Nickel fell, capping the longest string of weekly declines since early January, as stockpiles of the metal rose near a record, signaling ample supplies.
Inventories tracked by the London Metal Exchange rose for a fourth day, to 433,752 metric tons, approaching the all-time high 435,048 on March 30. Demand concerns are adding selling pressure to industrial metals, after a report this week showed gross domestic product grew at the slowest pace last quarter since 2009 in China, the world’s biggest user.

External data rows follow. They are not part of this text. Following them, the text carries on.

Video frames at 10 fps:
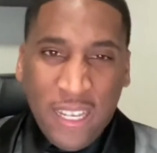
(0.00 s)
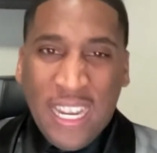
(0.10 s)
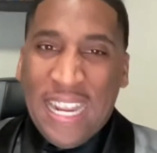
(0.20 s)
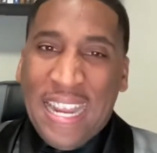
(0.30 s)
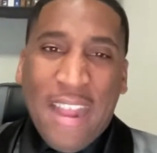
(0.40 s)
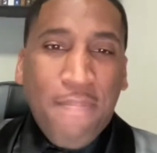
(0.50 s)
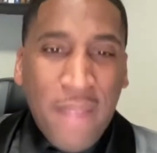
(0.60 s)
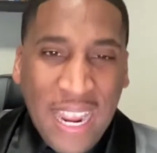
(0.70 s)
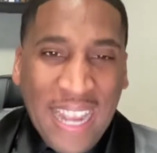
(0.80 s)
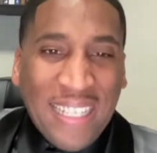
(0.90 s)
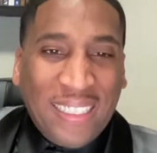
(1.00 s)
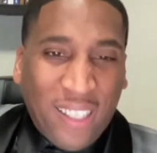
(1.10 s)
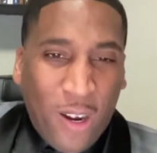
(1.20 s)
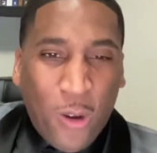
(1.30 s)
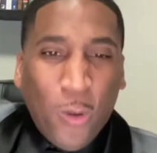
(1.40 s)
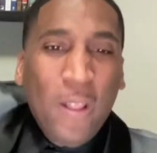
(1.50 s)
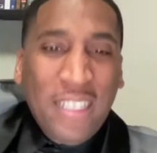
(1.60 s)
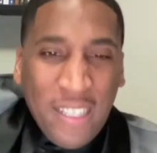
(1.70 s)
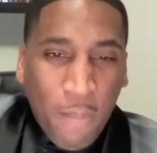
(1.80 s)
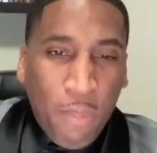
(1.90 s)
And that man is called
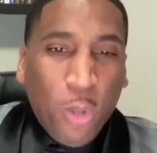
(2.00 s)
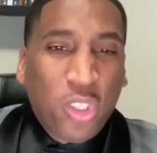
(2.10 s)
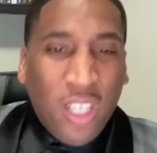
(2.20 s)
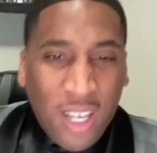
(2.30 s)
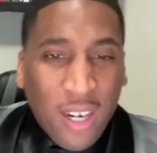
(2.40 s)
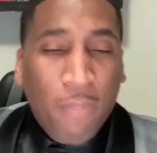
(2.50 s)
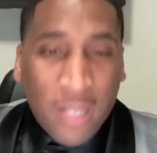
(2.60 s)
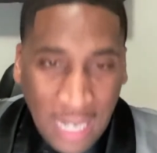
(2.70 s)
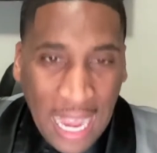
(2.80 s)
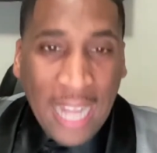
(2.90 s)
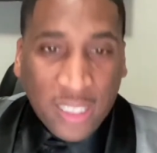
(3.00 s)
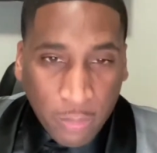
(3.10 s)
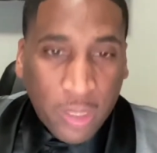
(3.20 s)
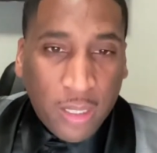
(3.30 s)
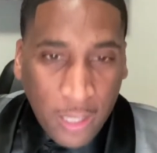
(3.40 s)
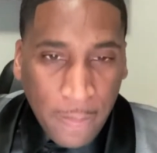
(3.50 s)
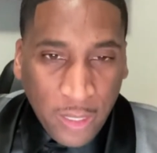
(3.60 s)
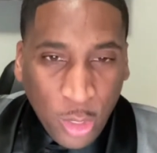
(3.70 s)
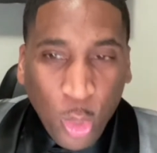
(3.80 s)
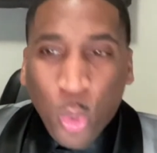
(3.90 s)
the most honorable Elijah Muhammad,
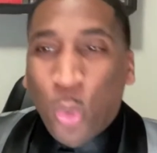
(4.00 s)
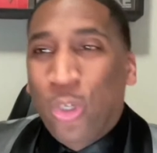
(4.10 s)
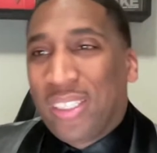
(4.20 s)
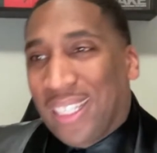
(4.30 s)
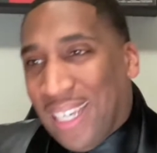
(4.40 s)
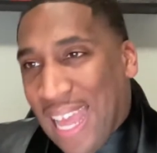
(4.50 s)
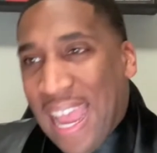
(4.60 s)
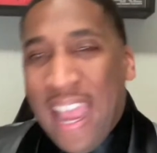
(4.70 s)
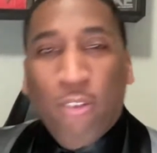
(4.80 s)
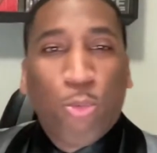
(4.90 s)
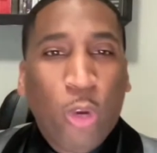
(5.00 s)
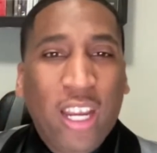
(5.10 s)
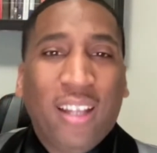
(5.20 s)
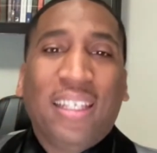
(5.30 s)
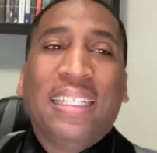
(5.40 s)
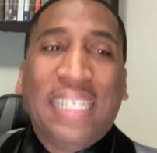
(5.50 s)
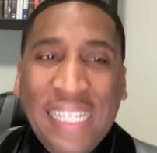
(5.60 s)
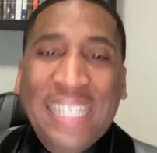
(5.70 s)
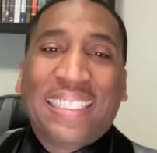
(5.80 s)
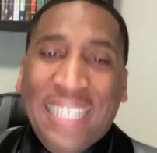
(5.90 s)
who is alive, well, and
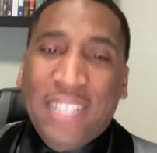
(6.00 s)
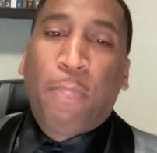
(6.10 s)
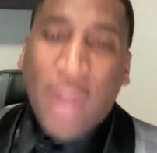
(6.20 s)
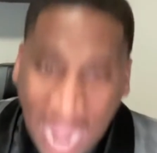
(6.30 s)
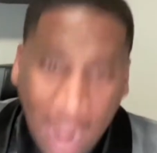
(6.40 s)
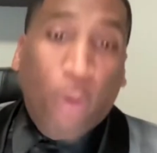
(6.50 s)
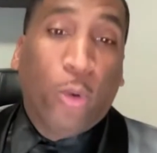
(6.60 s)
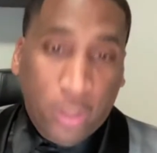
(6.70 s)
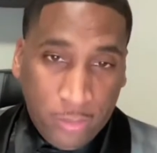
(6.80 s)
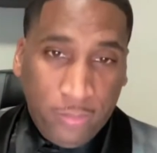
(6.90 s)
he's in power.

“Nickel is a bit of a laggard due to rising stocks and a dearth of consumer demand,” Michael Turek, the head of base metals at BGC Partners Inc. in New York, said in an e-mail.
One the LME, nickel for delivery in three months slid 2.3 percent to settle at $12,555 a ton at 5:50 p.m. The metal fell for a fourth straight week, the longest slump since Jan. 2.
Prices declined even as workers held a strike at BHP Billiton Ltd.’s Cerro Matoso in Colombia, the world’s second-largest ferro-nickel mine.
Copper for delivery in three months closed unchanged at $6,060 a ton ($2.75 a pound) on the LME. Tin, zinc, aluminum, and lead declined.
On the Comex in New York, copper futures for July delivery added 0.1 percent to $2.77 a pound.